Collected data entries
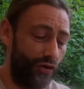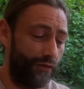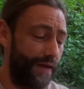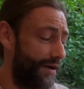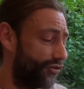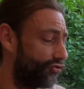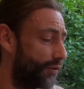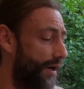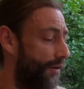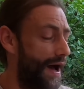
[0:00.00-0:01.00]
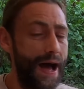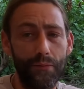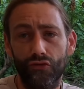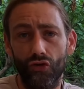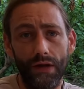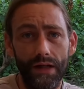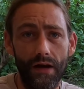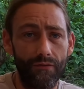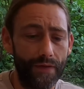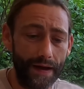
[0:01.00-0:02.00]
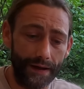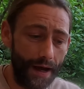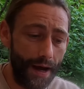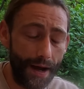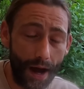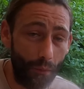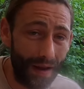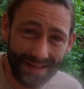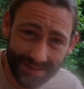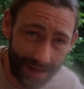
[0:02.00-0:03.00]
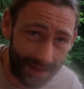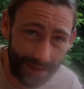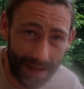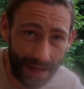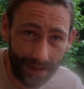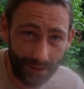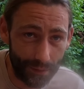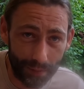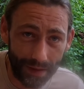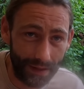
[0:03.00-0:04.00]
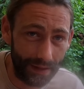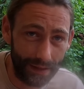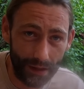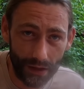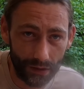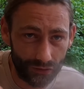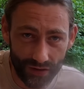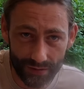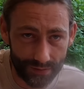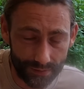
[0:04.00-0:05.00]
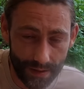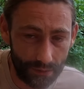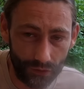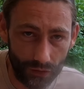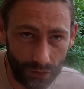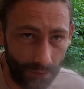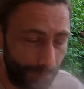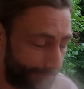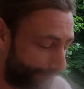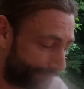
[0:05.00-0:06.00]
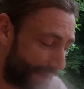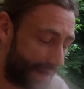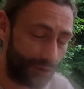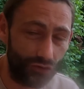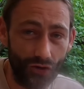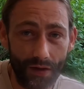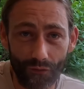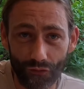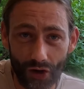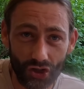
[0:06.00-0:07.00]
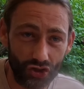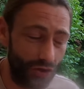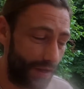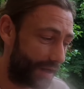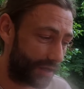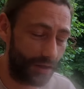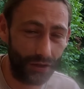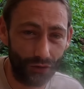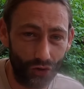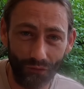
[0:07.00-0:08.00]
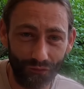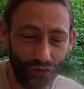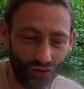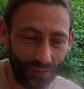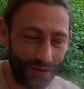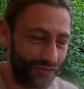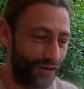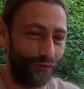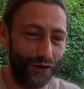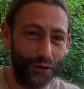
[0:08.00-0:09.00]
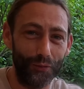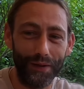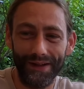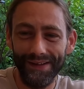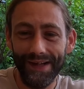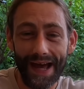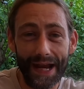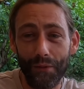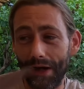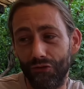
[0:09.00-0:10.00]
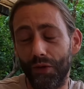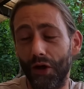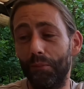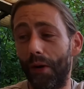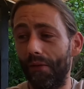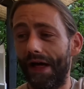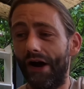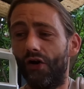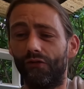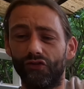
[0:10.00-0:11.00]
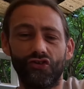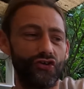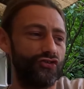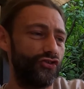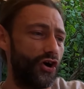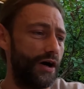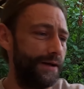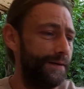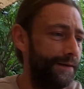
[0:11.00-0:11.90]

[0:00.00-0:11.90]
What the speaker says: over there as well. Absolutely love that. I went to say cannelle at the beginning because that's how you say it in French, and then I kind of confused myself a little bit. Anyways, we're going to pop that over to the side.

_Problem_: For this exercise, set down the lines in the entries above from the one with "[0:03.00-0:04.00]" through the one with "[0:00.00-0:11.90]" exactly as written, without any pictures.

_Task output_:
[0:03.00-0:04.00]
[0:04.00-0:05.00]
[0:05.00-0:06.00]
[0:06.00-0:07.00]
[0:07.00-0:08.00]
[0:08.00-0:09.00]
[0:09.00-0:10.00]
[0:10.00-0:11.00]
[0:11.00-0:11.90]

[0:00.00-0:11.90]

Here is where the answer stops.